Concerns regarding compromised long-term genetic viability, as a result of low founder size on both islands, are relevant. Small populations are highly susceptible to inbreeding depression and declines in genetic variation over time (Frankham, 1994; Armstrong & McLean, 1995). It is argued that New Zealand’s fauna have naturally high levels of inbreeding and therefore, may be less susceptible to its effects (Craig et al., 2000; Jamieson et al., 2007). For example, populations of 10-20 H. duvaucelii have been suggested as a sufficient number to establish a population on Motukaha Island (D. Newman & C. Daugherty
pers. comm. in Jansen (1991)). In the present study, the release of gravid females was predicted to increase the founder genetic pool if offspring survived to sexual maturity. The offspring may potentially carry half their genetic material from a different father from the source population. This would theoretically increase the genetic variation in the translocated population. However in the longer-term, further management may be required if these populations are to expand greatly.

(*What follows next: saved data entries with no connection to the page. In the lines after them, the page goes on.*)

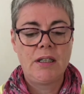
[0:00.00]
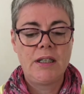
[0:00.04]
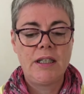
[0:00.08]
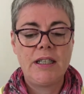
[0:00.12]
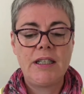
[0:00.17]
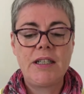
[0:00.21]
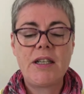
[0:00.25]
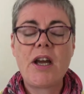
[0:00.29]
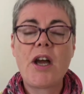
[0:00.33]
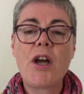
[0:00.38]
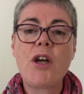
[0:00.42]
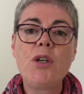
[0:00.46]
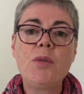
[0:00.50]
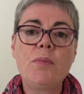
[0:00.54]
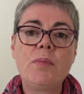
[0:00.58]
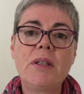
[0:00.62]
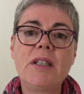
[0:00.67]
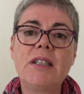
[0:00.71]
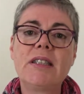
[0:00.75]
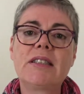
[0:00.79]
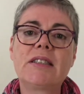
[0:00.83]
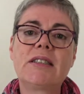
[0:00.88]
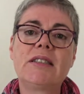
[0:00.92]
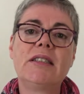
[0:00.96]
in
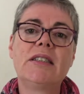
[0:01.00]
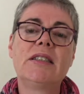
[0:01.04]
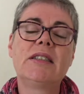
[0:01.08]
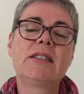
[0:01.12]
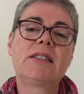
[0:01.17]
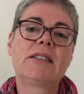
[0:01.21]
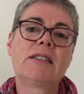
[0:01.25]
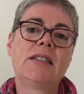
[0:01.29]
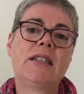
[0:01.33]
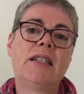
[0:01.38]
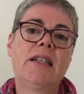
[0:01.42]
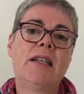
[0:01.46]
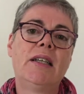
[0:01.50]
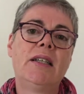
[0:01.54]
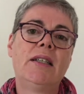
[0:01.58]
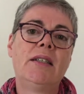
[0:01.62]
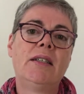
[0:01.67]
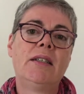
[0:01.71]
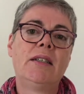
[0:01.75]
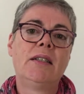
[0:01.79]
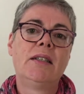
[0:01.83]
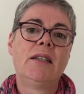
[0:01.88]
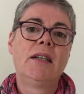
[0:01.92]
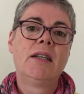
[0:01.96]
hopelessness,
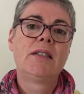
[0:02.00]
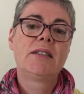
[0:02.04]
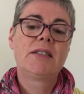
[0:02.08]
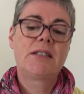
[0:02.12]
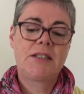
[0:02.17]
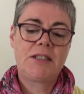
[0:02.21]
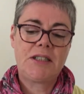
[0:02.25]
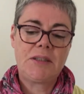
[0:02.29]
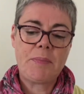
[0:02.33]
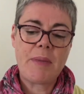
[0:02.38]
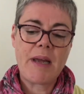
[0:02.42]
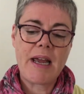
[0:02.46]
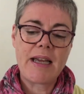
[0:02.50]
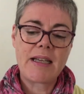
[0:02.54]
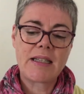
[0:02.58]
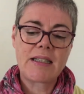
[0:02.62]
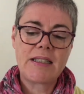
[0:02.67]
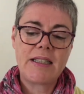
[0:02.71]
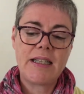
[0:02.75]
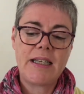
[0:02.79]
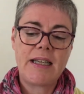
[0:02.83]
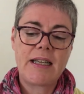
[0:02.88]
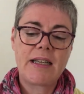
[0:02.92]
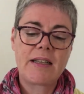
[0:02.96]

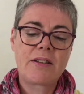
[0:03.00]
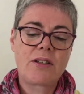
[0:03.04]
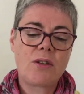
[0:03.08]
suspecting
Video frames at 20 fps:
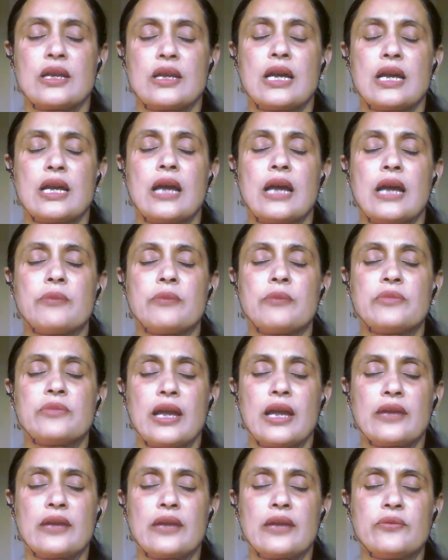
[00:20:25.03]
I'm
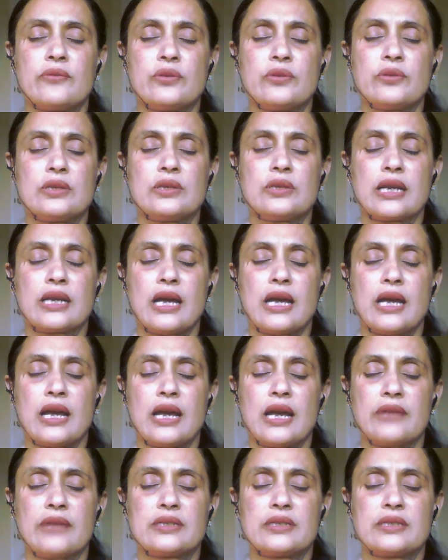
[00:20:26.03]
thankful that I
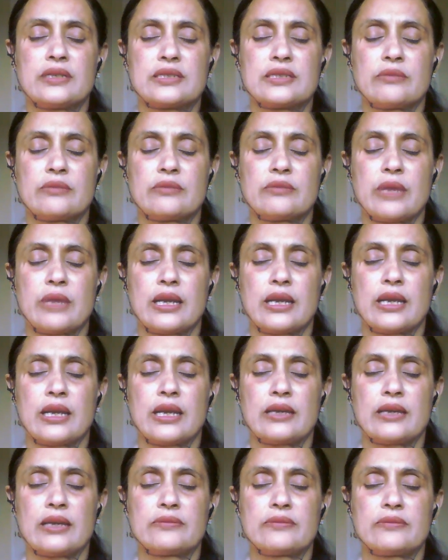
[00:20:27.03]
have this in my life.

Population integrity can be maintained in small populations through the introduction of further individuals with new genetic variation and/ or via meta- population management; interchanging individuals between separate populations to maintain or increase genetic diversity (Craig, 1994; Ussher, 1999b). At present, these issues require consideration and the implication of long-term post-release monitoring to reveal the extent of management required in the future.